The film "Moonlight" has received a lot of awards love lately.
But while critics are lauding the film’s director, Barry Jenkins, and the performance of its cast, there’s another element that deserves a special shout-out: The score by composer Nicholas Britell.
Reading the script was a very impactful thing, especially on this project. My initial emotional reaction to it was that it had this incredible feeling of poetry, and that was something which inspired much of the compositional path that I would take. One of the first things that I sent to Barry was a piece that I wrote called "Piano and Violin Poem." I was thinking, What is the musical analogue of poetry? What does that sound like? The piece, "Piano and Violin Poem," actually became "Little's Theme" in the movie.
Britell is a Juilliard- and Harvard-trained classical pianist with a few film scores under his belt, including "The Big Short" and "Free State of Jones." But for "Moonlight," he had the extra challenge of creating sonic themes to unite the film’s three-act structure. The key idea came from Jenkins who had been listening to a sub-genre of '90s hip hop.
Barry told me right from the beginning about his love of "chopped and screwed" music, which is this style of southern hip-hop where basically you take tracks of music and you slow them down. What happens when you slow music down like that is the pitch goes down. So the music in a weird way is stretched and bent. It creates these unexpected, very enriched, powerful textures.

The film is divided into distinct chapters in a young man’s coming of age story, with interstitial titles referring to names the character is known by: Little, Chiron and Black. They found the slower, pitched-down technique meshed well with Britell's classically-inspired compositions and not only helped link the film's three sections, but also added to its contemplative nature.
I would write music for the film that was inspired by these ideas of poetry. And then, I would take a recording I made and start playing with it. So I would start pitching it, bending it or slowing it down just seeing what happened. That became a sort of technique that we would apply to evolve the music.
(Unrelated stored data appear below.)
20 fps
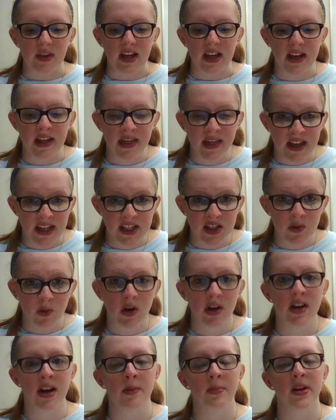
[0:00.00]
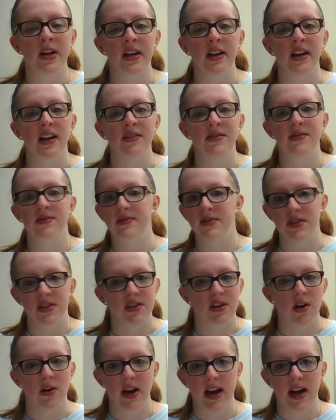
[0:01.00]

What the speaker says: This one I'm going to just goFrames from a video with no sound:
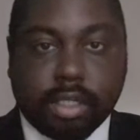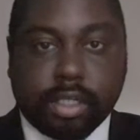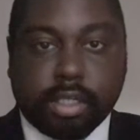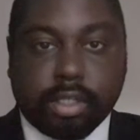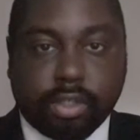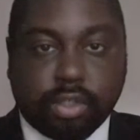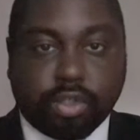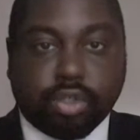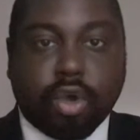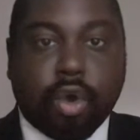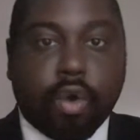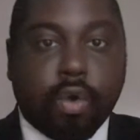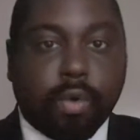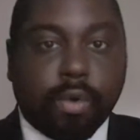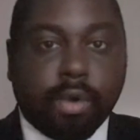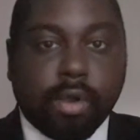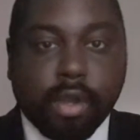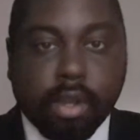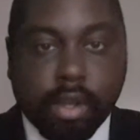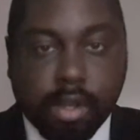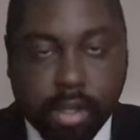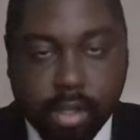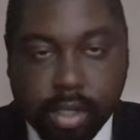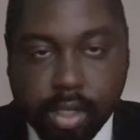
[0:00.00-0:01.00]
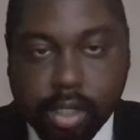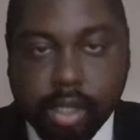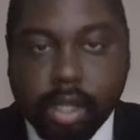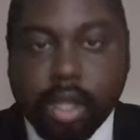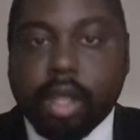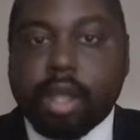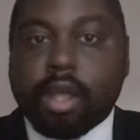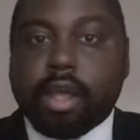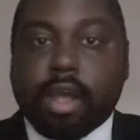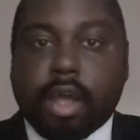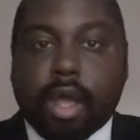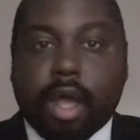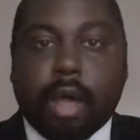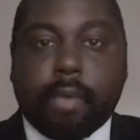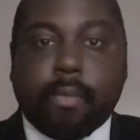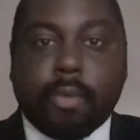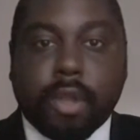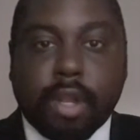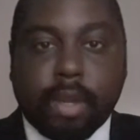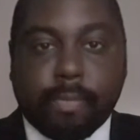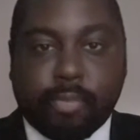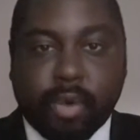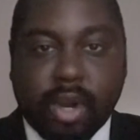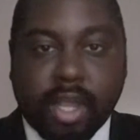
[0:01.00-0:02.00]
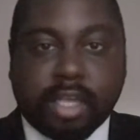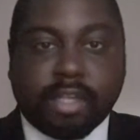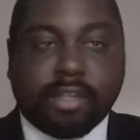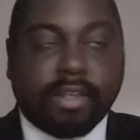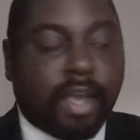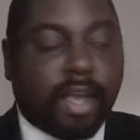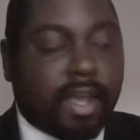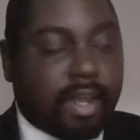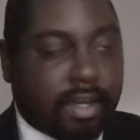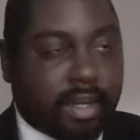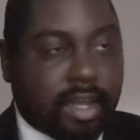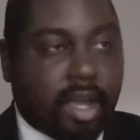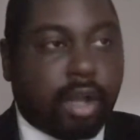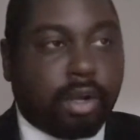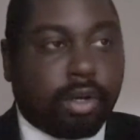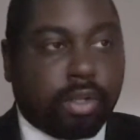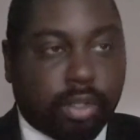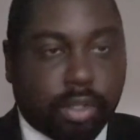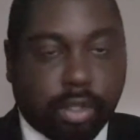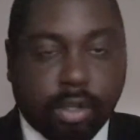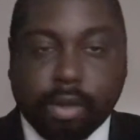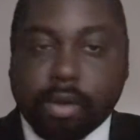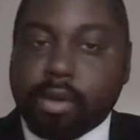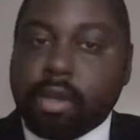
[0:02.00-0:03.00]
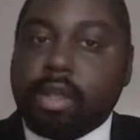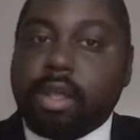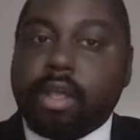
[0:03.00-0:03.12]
So, I'm gonna break that down to you.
One of the key things for "Moonlight" is that it is in three chapters. And there is this question of: How do you link these three chapters? How do you create cohesion while at the same time allowing for a journey? This chopped and screwed aesthetic — this set of techniques — became one of the avenues that we followed to find the path.
During a traumatic fight sequence, "Chiron's Theme" is manipulated à la chopped and screwed, creating dramatic tension.
You don't even hear the music at first, you just hear this rumbling in the subwoofers of the theater. Occasionally you just hear these notes poking through. It almost sounds like a low bass and a bell. That low bass is actually the violin from before and that bell is actually the piano. I think that was a real moment of discovery for us. Barry and I were so excited because we had to see what would happen if we applied a chopped and screwed aesthetic to classical music — to instrumental recorded music. What was so exciting is that it worked. It felt like we were following an approach that made sense for the film itself.
As Britell reflects, seeing how his collaboration with Jenkins manifested itself onscreen was the most rewarding part of the process.
To us it felt very emotional. And on a personal level, a lot of the times that I feel a cue works, it's almost like a physical feeling. Maybe you get a shiver or a tingle down your spine. You have this sense where you see the scene totally differently. There's this actually feeling of, Yeah, that's it.